What the exercise asks
Word for word, the data below must be repeated in full; no picture is to be included.
─── Given data
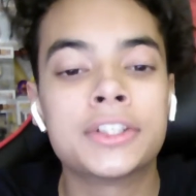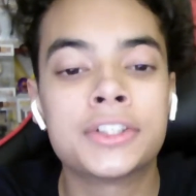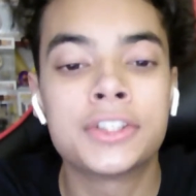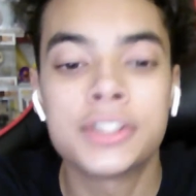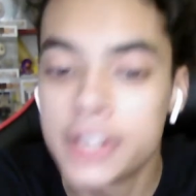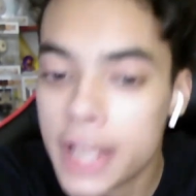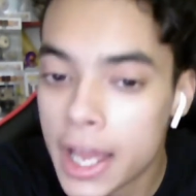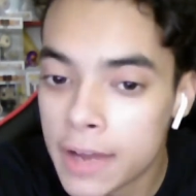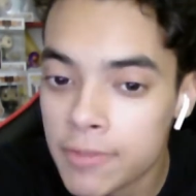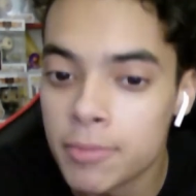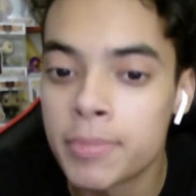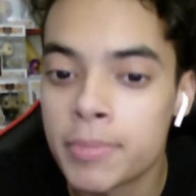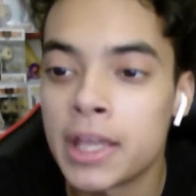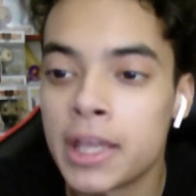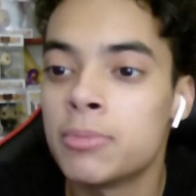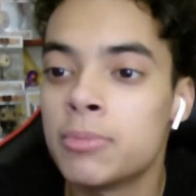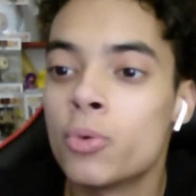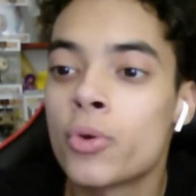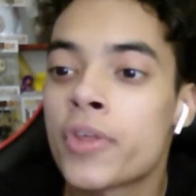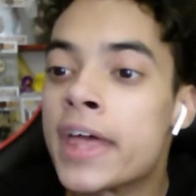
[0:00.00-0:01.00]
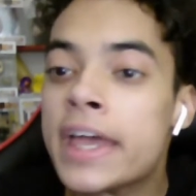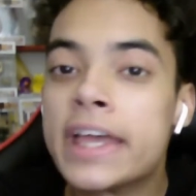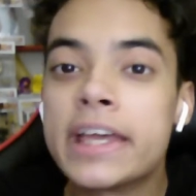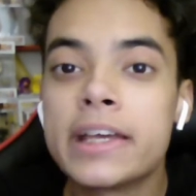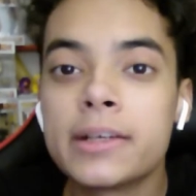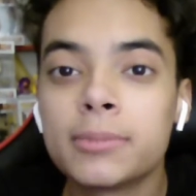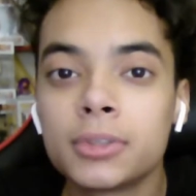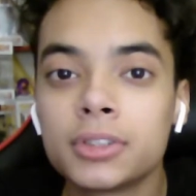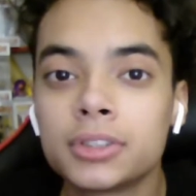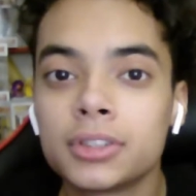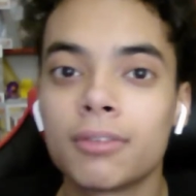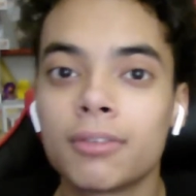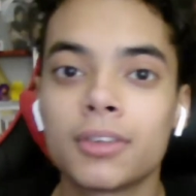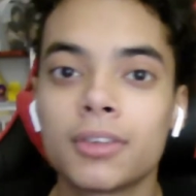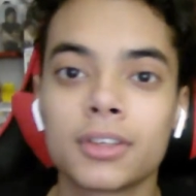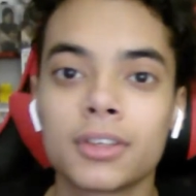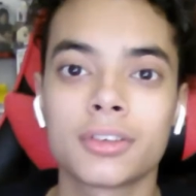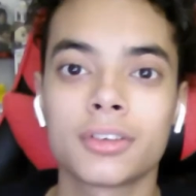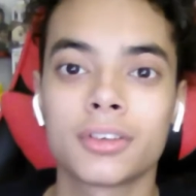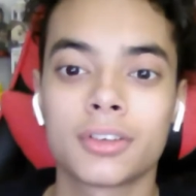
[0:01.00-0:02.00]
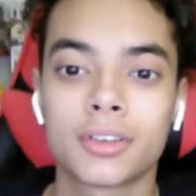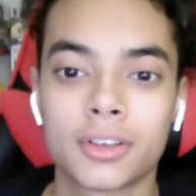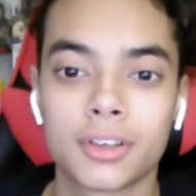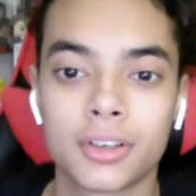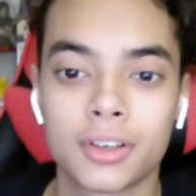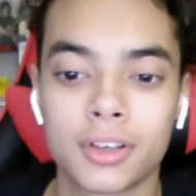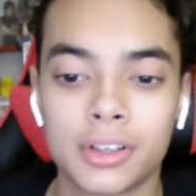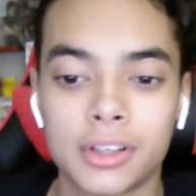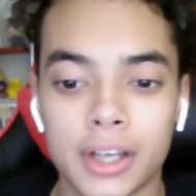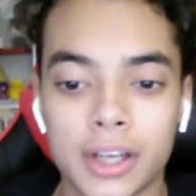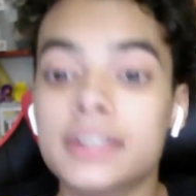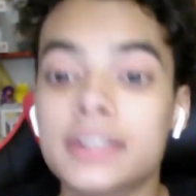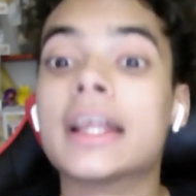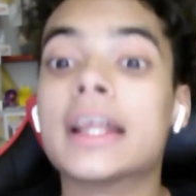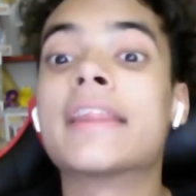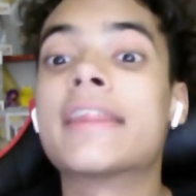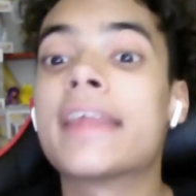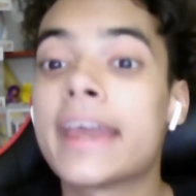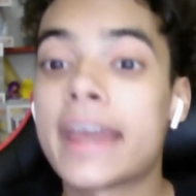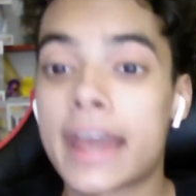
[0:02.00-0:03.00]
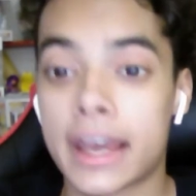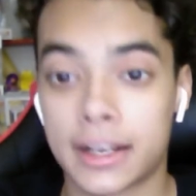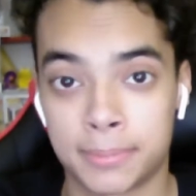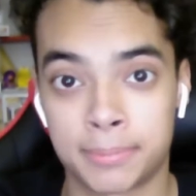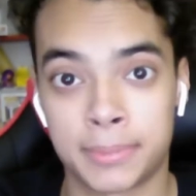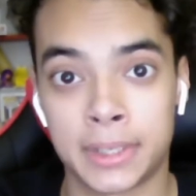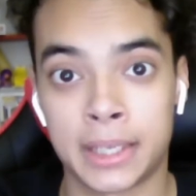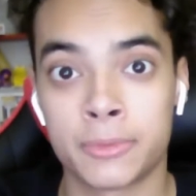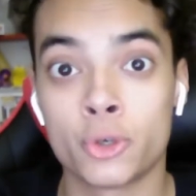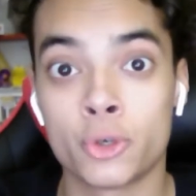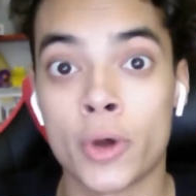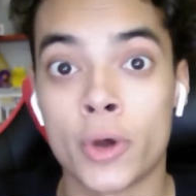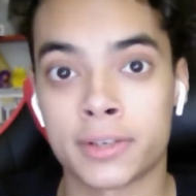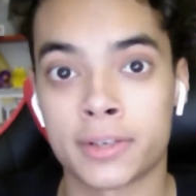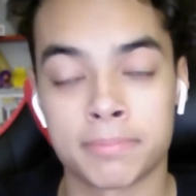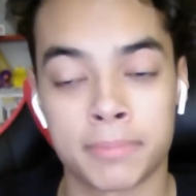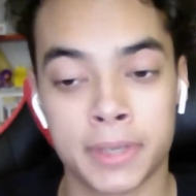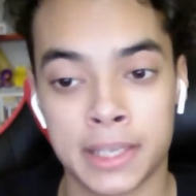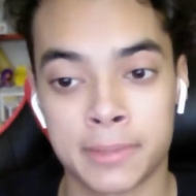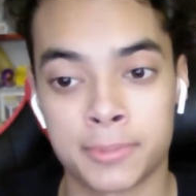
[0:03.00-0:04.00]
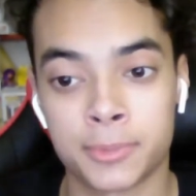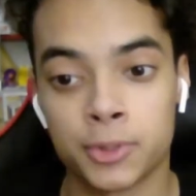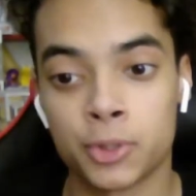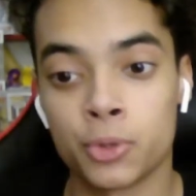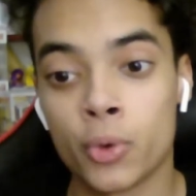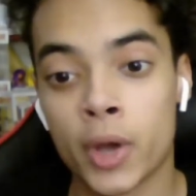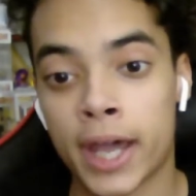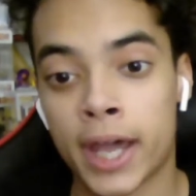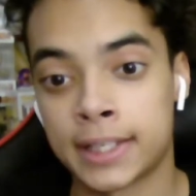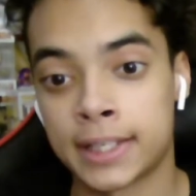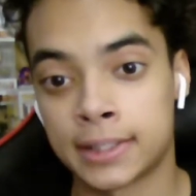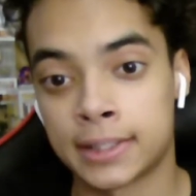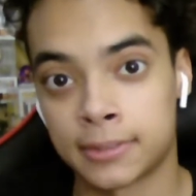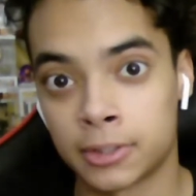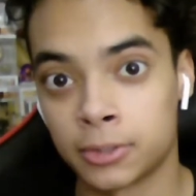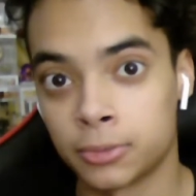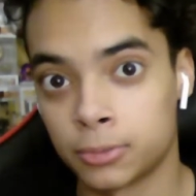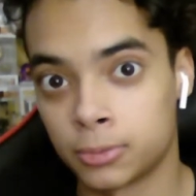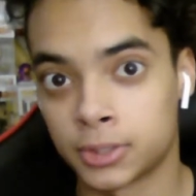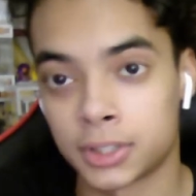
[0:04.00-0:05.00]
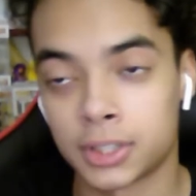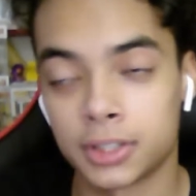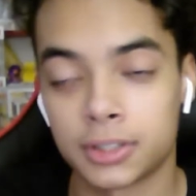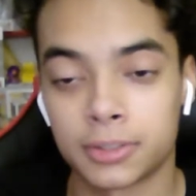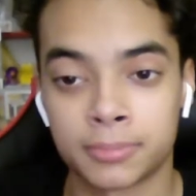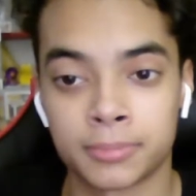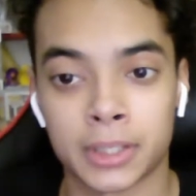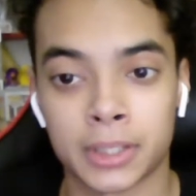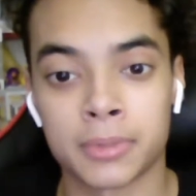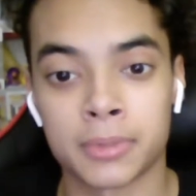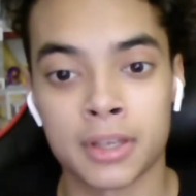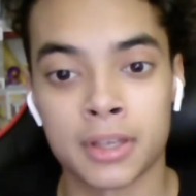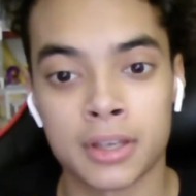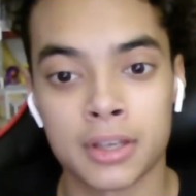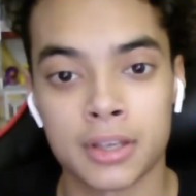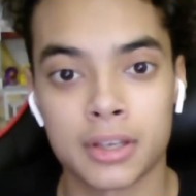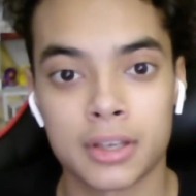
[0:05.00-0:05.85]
she have a baby with him or something? Then they had a baby who had a baby who had it, who was him, maybe.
──────
Answer to the problem
[0:00.00-0:01.00]
[0:01.00-0:02.00]
[0:02.00-0:03.00]
[0:03.00-0:04.00]
[0:04.00-0:05.00]
[0:05.00-0:05.85]
she have a baby with him or something? Then they had a baby who had a baby who had it, who was him, maybe.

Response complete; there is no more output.